Pronuncia la siguiente bendición:

–«Baruj Atá Ado-nai, Elo-heinu melej ha-olam ha-motzi lejem min ha-aretz».

(«Bendito eres Tú, HaShem, Di-s nuestro, Rey del Universo, que hace salir el pan de la tierra»).

A continuación, Carlota parte con las manos las deliciosas «jalot» en pedazos en forma de rebanadas y toma una, que condimenta con sal y le da un bocado. Seguidamente, condimenta el resto y me pasa una rebanada. Se me hace la boca agua y le doy un apetitoso bocado. Carlota hace que me derrita, en todos los sentidos positivos habidos y por haber, también el de mis papilas gustativas.

–Como siempre, increíblemente delicioso.

–Muchas gracias, amor.

–¿Por qué motivo se condimenta el pan con sal?

–Es una manera de rememorar las gloriosas épocas del Primer y el Segundo Templo, ya que entonces se esparcía sal en los sacrificios ofrecidos a HaShem. También en calidad de alimento incorruptible, de la misma forma que el pueblo judío y nuestro orgullo de pertenencer a él.

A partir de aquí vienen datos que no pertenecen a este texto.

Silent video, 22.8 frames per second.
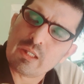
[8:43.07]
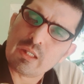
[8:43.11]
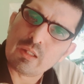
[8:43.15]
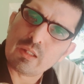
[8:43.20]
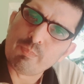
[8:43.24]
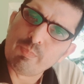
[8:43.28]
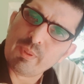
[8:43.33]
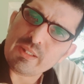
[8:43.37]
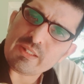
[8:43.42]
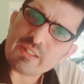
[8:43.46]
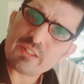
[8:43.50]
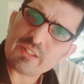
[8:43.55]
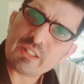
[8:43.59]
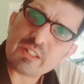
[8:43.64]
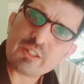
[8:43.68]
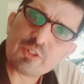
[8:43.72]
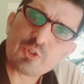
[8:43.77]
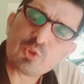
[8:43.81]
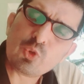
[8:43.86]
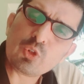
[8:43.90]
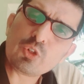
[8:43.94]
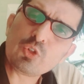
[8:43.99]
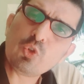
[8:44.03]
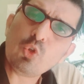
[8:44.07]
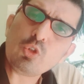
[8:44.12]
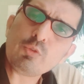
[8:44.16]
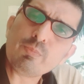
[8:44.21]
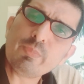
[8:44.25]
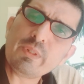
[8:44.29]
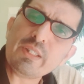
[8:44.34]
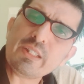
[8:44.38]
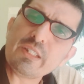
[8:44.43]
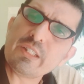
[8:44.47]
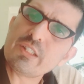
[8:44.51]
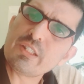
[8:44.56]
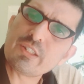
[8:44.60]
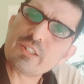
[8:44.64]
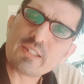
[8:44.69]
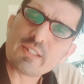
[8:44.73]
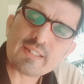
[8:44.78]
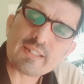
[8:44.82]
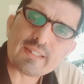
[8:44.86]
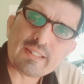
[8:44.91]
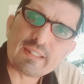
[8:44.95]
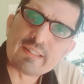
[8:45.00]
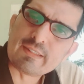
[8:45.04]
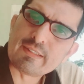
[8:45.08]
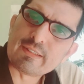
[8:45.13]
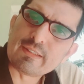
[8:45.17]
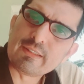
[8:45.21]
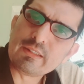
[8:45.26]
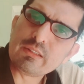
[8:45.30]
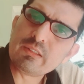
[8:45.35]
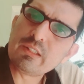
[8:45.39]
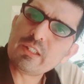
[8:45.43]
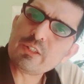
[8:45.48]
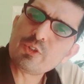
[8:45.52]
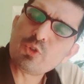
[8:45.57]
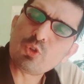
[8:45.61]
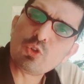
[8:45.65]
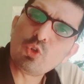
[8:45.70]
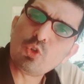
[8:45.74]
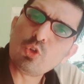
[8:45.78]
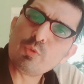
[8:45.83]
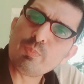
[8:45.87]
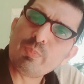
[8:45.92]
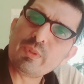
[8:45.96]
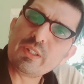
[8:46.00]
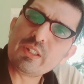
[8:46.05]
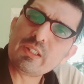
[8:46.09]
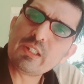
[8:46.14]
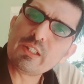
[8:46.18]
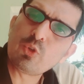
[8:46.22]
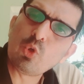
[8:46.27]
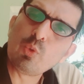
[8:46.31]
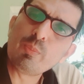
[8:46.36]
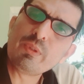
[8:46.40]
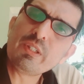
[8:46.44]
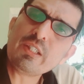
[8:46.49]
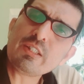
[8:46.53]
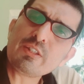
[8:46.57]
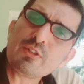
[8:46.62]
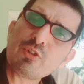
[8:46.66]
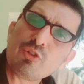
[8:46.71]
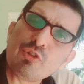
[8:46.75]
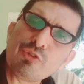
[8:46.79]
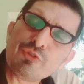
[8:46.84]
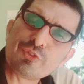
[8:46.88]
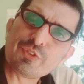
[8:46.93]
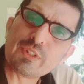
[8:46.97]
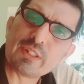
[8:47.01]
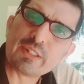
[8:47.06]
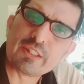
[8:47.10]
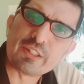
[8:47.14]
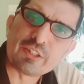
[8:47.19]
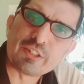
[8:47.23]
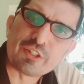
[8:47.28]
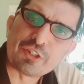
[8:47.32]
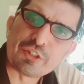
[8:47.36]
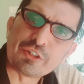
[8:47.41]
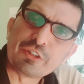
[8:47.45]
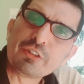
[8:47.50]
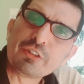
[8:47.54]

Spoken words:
But it should not be teacher-centered. There should not be the dominance of the teacher.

Permanecemos unos breves minutos en silencio, tomadas de la mano y comiendo el sacro pan. Que delicias de «jalot» prepara mi Carlota…

–Ahora vamos a cenar. Pásame el plato hondo, por favor, cariño –me dice, con suma dulzura.

Me levanto de la silla.

–Tranquila, tranquila. No hace falta.

–¿No necesitas ayuda? ¿Estás segura?

–Sí, tranquila, voy a buscarlo todo. Quiero darte una sorpresa, amor.

–Como desees.

Se dirige a la cocina y, en dos viajes, trae un par de ollas y de cucharones. Carlota destapa la olla y sirve el contenido en los platos hondos, empezando por el mío y terminando por el suyo. Una deliciosa sopa con caldo de pollo, fideos y maíz, pechuga, zanahoria y apio troceados. Desprendiendo un delicioso y cálido humo. Mi olfato y mis papilas gustativas se tornan más sensibles y receptivos. Carlota se sienta y empezamos a cenar.

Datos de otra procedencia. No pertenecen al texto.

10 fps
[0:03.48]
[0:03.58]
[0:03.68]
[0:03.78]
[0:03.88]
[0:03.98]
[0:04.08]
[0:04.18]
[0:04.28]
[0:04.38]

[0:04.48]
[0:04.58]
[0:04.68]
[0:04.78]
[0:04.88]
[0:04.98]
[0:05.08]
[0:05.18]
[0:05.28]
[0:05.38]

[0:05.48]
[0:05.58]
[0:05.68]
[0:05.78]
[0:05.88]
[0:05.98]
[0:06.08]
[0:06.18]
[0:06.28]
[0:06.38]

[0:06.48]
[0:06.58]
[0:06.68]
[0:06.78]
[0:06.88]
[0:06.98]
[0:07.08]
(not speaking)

–Mira, amor. Utilizamos dos vajillas diferentes: una para la carne y otra para el pescado. Además, siempre debemos comerlos por separado y acostumbramos a empezar por el pescado

–¿Qué significado tiene este ritual?

–Porque en tiempos del Primer y del Segundo Templo y durante toda la Antigüedad el pescado era un alimento muy cobejado, casi sagrado.

–Son preciosas las vajillas, de veras. ¿Hace mucho tiempo que las tienes?

–¡Y tanto! Tienen casi cien años de historia en mi familia. Fueron también fabricadas en Jerusalén.

–¡Qué delicia, amor!

–Muchas gracias, amor… –se sonroja– Ya te dije que te encantaría.

–Que aproveche, amor. Shabat Shalom.

–Muchas gracias… Igualmente. ¡Shabat Shalom, amor! –nos besamos.

La cena transcurre de lujo. Comemos la deliciosa sopa y el pescado. De postres, comemos unos deliciosos dulces típicos judíos concretamente unas tortas hechas de patata y cebolla conocidas como «latkes» y unos buñuelos y donas rellenas de gelatina llamadas «sufganiyot». Todo amasado y horneado por Carlota.

Carlota sabe cómo seducir cálida y sutilmente todos mis sentidos, las papilas gustativas incluídas.